According to David Brooks column today the American and European social support
structure are more or less equally funded. I do not have the numbers directly at my finger
tips—and apparently gauging from the lack of them in his column he didn’t either.
( Or he did, but ignored them because they disproved his thesis) The absurdity of which
is to propose that “the U.S. does not have a significantly smaller welfare state than the
European nations.” (First of all, David, congratulations on that “welfare state” buzz word
insertion.)
Some European governments “offer health care directly”, some
just pay for it directly and some have a not-for-profit system with highly regulated structure . All of them pay a lot less for a lot better
care/outcomes. He infers is that our health insurance
tax structure is welfare. If so it is primarily corporate welfare—for
the insurance companies and the employers.

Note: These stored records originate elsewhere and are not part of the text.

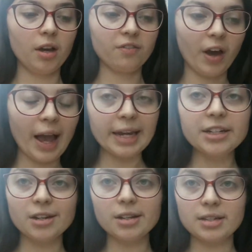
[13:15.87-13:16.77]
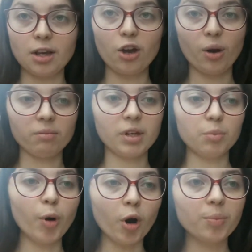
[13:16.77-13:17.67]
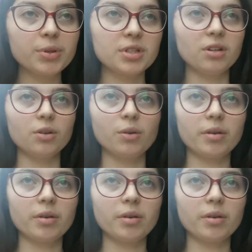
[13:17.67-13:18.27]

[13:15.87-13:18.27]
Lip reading: for ages, so I'm going to pop to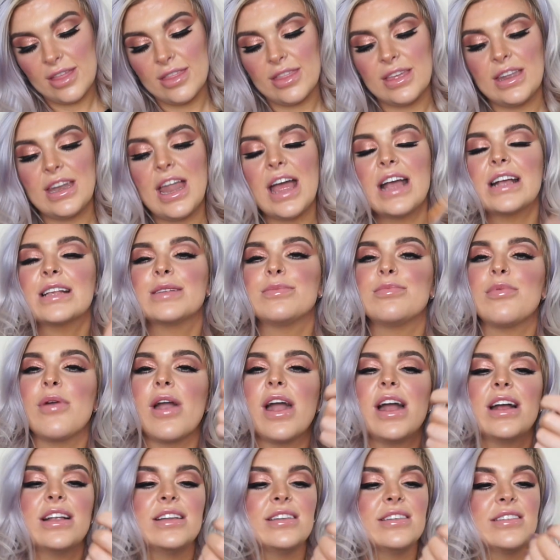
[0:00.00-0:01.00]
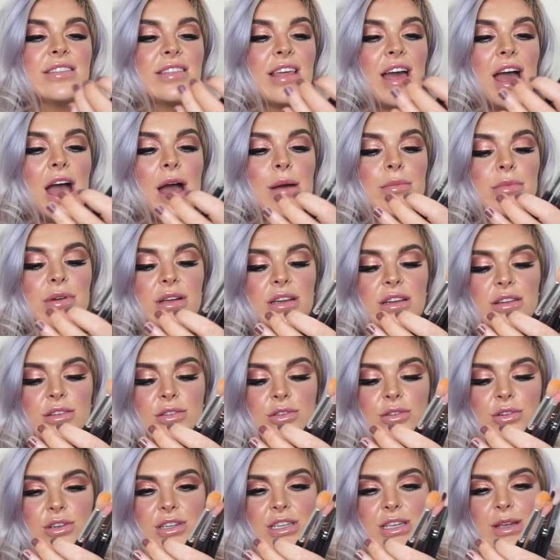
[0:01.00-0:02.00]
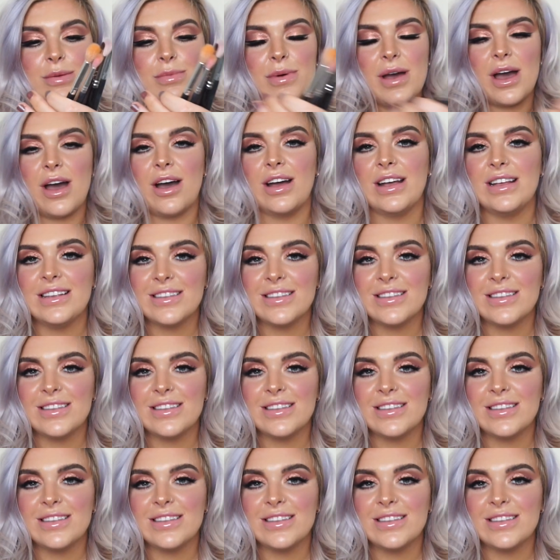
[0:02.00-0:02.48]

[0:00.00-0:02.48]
The next brand that I'm going to talk to you about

Much better healthcare is available without these direct subsidies to
the corporations. How do we know—because
the rest of the developed world has done it!
So subtract those corporate tax breaks from your “welfare” total.
The same is true for the other areas he
mentions—childcare, subsidies to industry. The point is rather than his indirect, unfocused
tax breaks, mature societies make mature decisions about where to invest and
then invest—not “untax” individuals or corporations.
Brooks adds in the money the
government doesn’t collect and calls it spending? Really!? What world does he live in? If we collect it and then use it then it is
spending. If we don’t collect it, his absurdist
$10 billion dollar example notwithstanding, then we are not directing its use
for the society.
That is the theory you all want us to buy . The middle of his column does seem to acknowledge
that this is just a sham for redirecting money upward. But, surprise, somehow he gives it all
another mobius twist and ends up calling for LOWER tax rates, without, of
course all those bothersome regulations.
Finally, Reagans tax cuts did not produce any benefits –
except, again, for those that didn’t need it.
In fact he raised taxes several
times primarily on the lower and middle
classes to make up for the hole his cuts caused in the economy. His raising of the FICA was and is the largest tax raise ever foisted on
the middle class. And now they want
that money, too. So much for the right
being concerned about true tax reform.
I would believe that the US spends the same amount of money per capita on the poor, but because we have such a hodgepodge patchwork system it's not nearly as well distributed. It's not uncommon for a potentially-healthy homeless person to run up over a million dollars a year in medical debts related to getting in fights and sleeping in barf puddles. And how much does it cost to care for a single fetal-alcohol-syndrome child? More than the cost of a well-implemented program to prevent hundreds of cases of homelessness and FAS. I would bet that ten percent of the poor receive ninety percent of the money spent on all poor people, while those who can barely make it--single moms working two jobs to keep their kids clean and achieving and fed--get squat.